A significant antiarrhythmic potential of ryanodine receptor inhibition was reported in experimental studies. The aim of the present study was to assess potential antiarrhythmic effects of dantrolene in an experimental whole-heart model of drug-induced long-QT syndrome (LQTS). In 12 isolated rabbit hearts, long-QT-2-syndrome was simulated by infusion of erythromycin (300 μM). Twelve rabbit hearts were treated with veratridine (0.5 μM) to mimic long-QT-3-syndrome. Monophasic action potentials and ECG showed a significant prolongation of QT-interval (+71ms, P<0.01) and action potential duration (APD, +43ms, P<0.01) after infusion of erythromycin as compared with baseline.
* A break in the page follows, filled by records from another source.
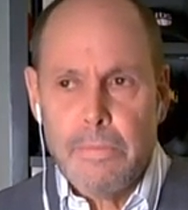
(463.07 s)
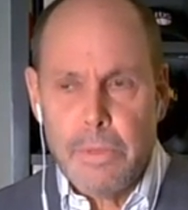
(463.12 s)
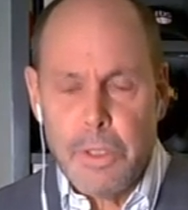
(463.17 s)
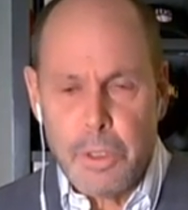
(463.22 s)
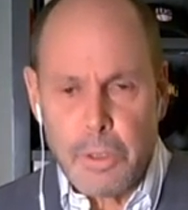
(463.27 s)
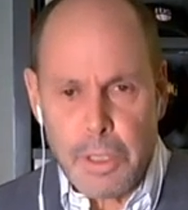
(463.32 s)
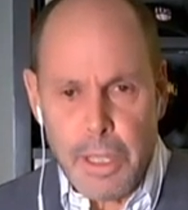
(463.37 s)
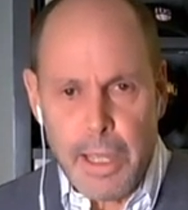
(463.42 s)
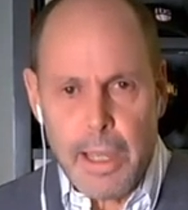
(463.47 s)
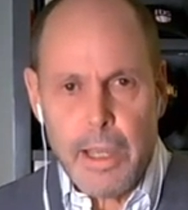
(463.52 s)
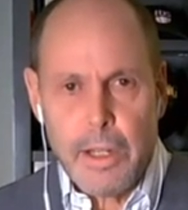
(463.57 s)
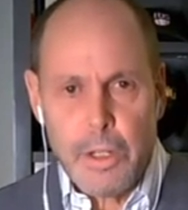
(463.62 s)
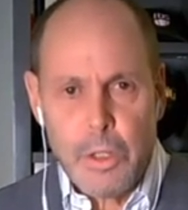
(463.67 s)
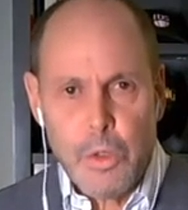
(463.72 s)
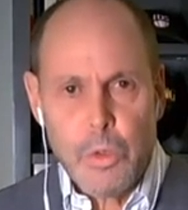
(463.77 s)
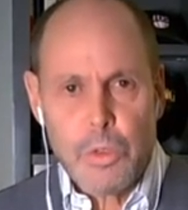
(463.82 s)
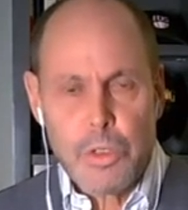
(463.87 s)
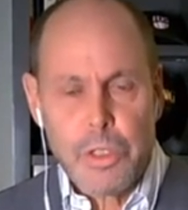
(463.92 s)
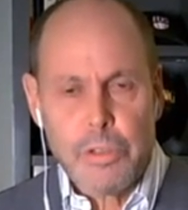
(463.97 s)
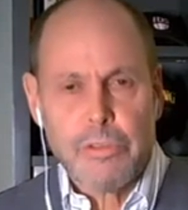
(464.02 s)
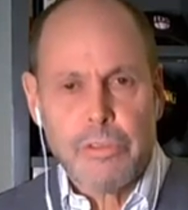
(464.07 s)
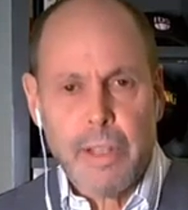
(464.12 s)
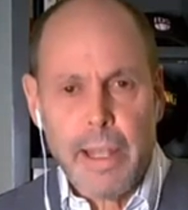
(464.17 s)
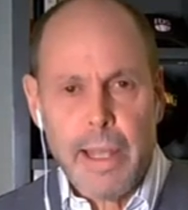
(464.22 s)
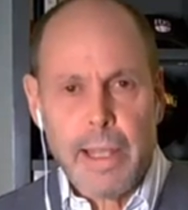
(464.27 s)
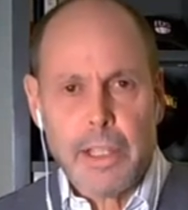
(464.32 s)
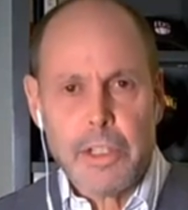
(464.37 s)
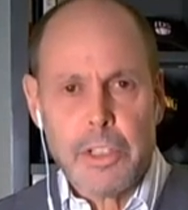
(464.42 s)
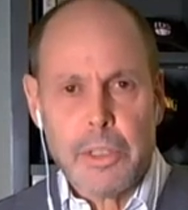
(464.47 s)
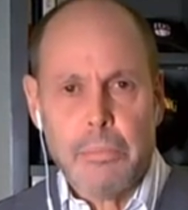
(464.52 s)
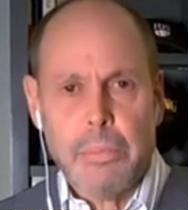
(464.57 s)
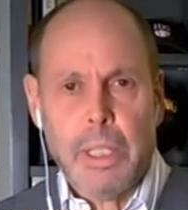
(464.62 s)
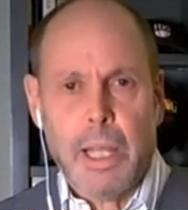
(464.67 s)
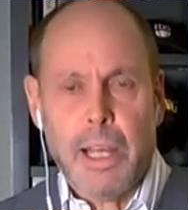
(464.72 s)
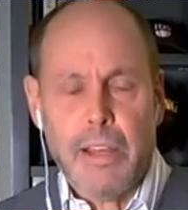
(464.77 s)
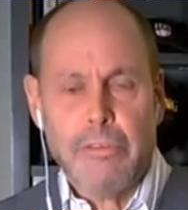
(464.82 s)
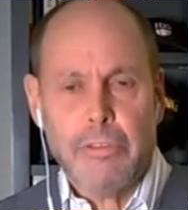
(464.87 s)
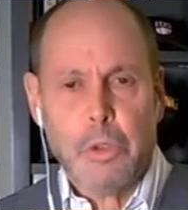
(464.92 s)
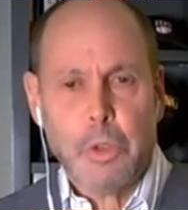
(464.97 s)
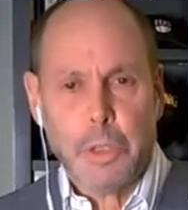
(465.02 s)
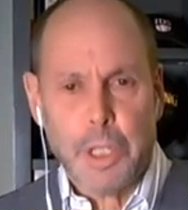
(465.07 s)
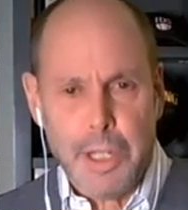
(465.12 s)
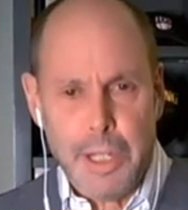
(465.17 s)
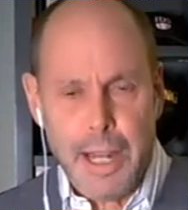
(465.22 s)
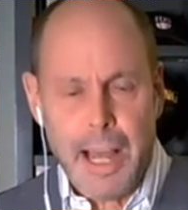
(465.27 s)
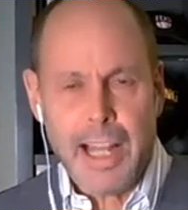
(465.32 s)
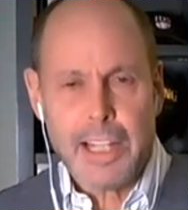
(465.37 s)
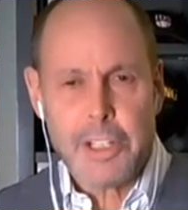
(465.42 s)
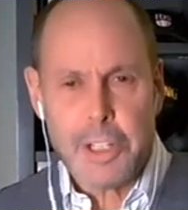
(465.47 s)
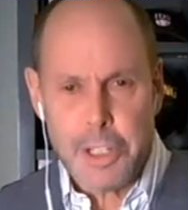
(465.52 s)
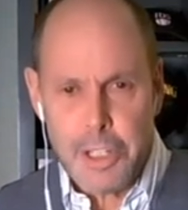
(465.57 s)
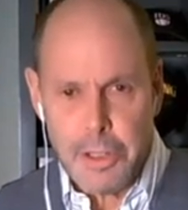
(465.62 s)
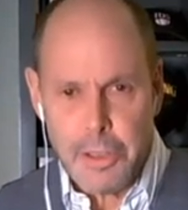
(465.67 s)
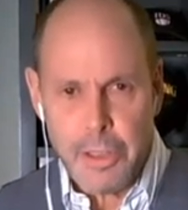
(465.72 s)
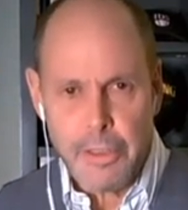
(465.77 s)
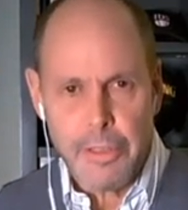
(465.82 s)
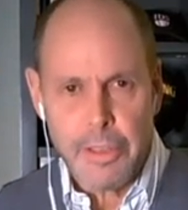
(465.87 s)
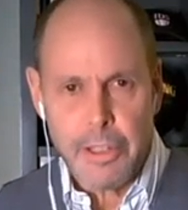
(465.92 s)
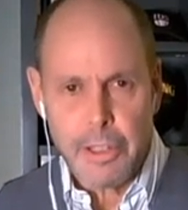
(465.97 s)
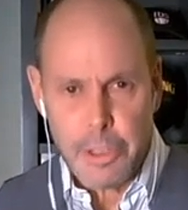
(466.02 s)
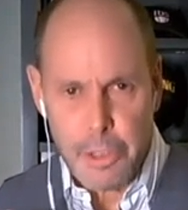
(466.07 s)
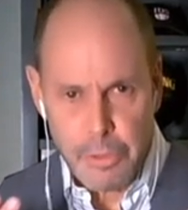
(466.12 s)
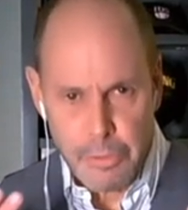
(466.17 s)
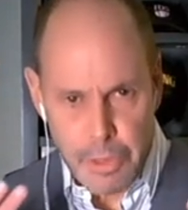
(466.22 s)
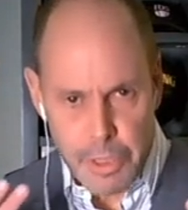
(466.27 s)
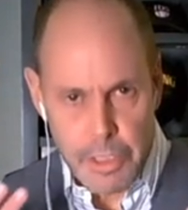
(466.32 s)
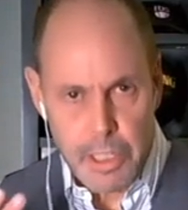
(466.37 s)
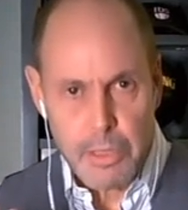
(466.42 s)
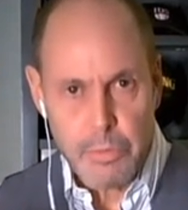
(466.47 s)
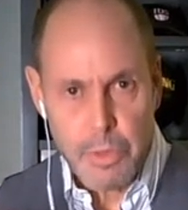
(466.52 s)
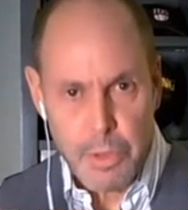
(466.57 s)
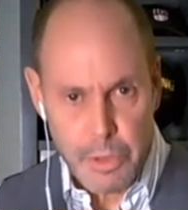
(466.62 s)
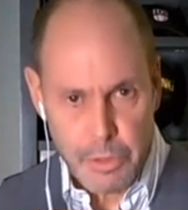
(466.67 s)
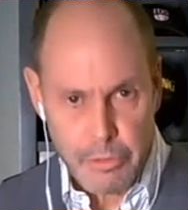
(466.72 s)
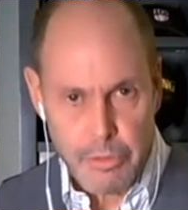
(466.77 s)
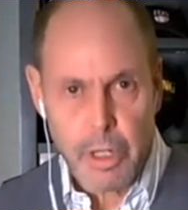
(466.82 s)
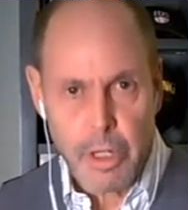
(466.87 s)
you can't use the flag as a blindfold and not see the things you've seen with yourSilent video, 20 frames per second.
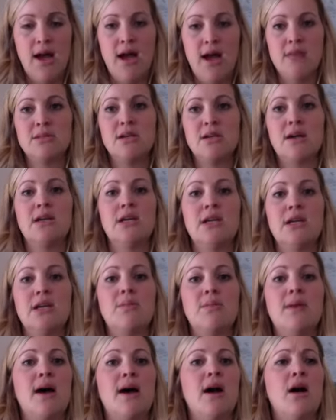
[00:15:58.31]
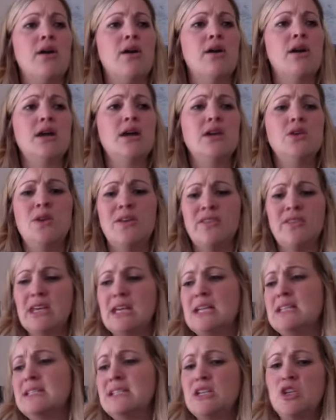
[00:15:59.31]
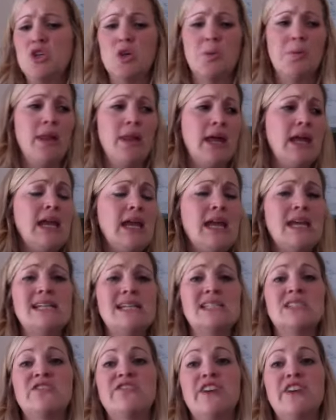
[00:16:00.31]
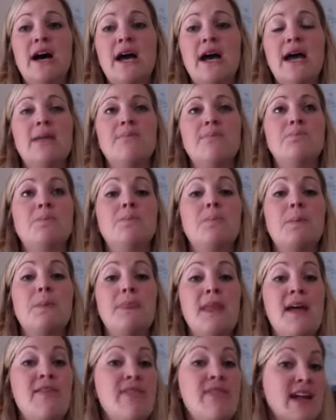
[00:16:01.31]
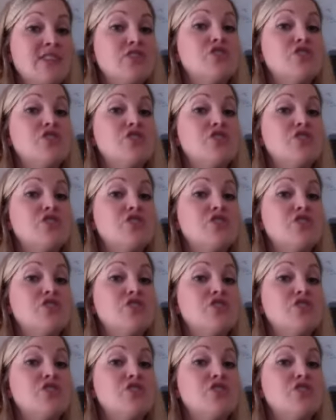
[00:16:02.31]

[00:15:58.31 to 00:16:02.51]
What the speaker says: I'm talking about you have kids and you're playing and it's fun, and that's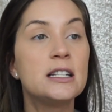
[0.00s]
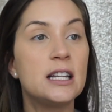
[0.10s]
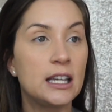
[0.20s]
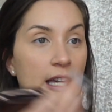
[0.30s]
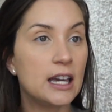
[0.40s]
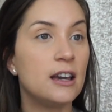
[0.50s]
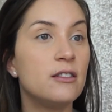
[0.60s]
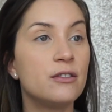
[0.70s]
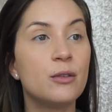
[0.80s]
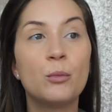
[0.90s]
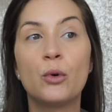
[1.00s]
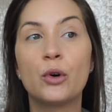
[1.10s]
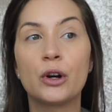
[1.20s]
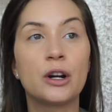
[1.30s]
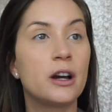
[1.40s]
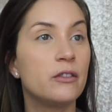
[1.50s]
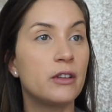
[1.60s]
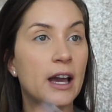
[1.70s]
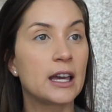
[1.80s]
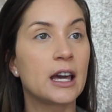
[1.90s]
to give more of
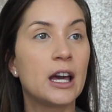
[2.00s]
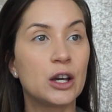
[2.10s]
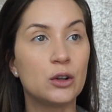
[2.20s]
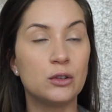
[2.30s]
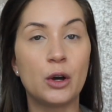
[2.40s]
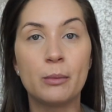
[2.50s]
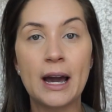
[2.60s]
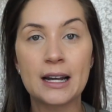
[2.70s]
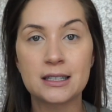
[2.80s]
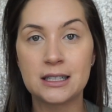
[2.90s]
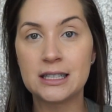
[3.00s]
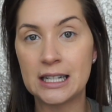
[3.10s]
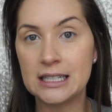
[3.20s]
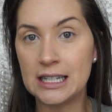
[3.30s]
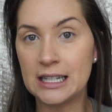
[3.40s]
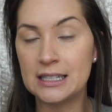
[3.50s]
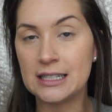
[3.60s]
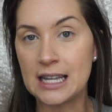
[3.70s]
like a glow back since I did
Similar results were obtained in veratridine-treated hearts (QT-interval: +43ms, P<0.01; APD: +36ms, P<0.01). Both erythromycin (+36ms, P<0.05) and veratridine (+38ms) significantly increased dispersion of repolarization. Additional infusion of dantrolene (20 μM) did not significantly alter QT-interval and APD but resulted in a significant reduction of dispersion of repolarization (erythromycin group: -33ms, P<0.05; veratridine group: -29ms, P<0.05). Lowering of potassium concentration resulted in the occurrence of early afterdepolarizations (EAD) and polymorphic ventricular tachycardia (VT) in 9 of 12 erythromycin-treated hearts (175 episodes) and 8 of 12 veratridine-treated hearts (66 episodes). Additional infusion of dantrolene significantly reduced occurrence of polymorphic VT and resulted in occurrence of EAD and polymorphic VT in 1 of 12 erythromycin-treated hearts (18 episodes) and 1 of 12 veratridine-treated hearts (3 episodes). Inhibition of the ryanodine receptor by dantrolene significantly reduced occurrence of polymorphic VT in drug-induced LQTS. A significant reduction of spatial dispersion of repolarization represents a major antiarrhythmic mechanism. These results imply that dantrolene may represent a promising antiarrhythmic option in drug-induced LQTS.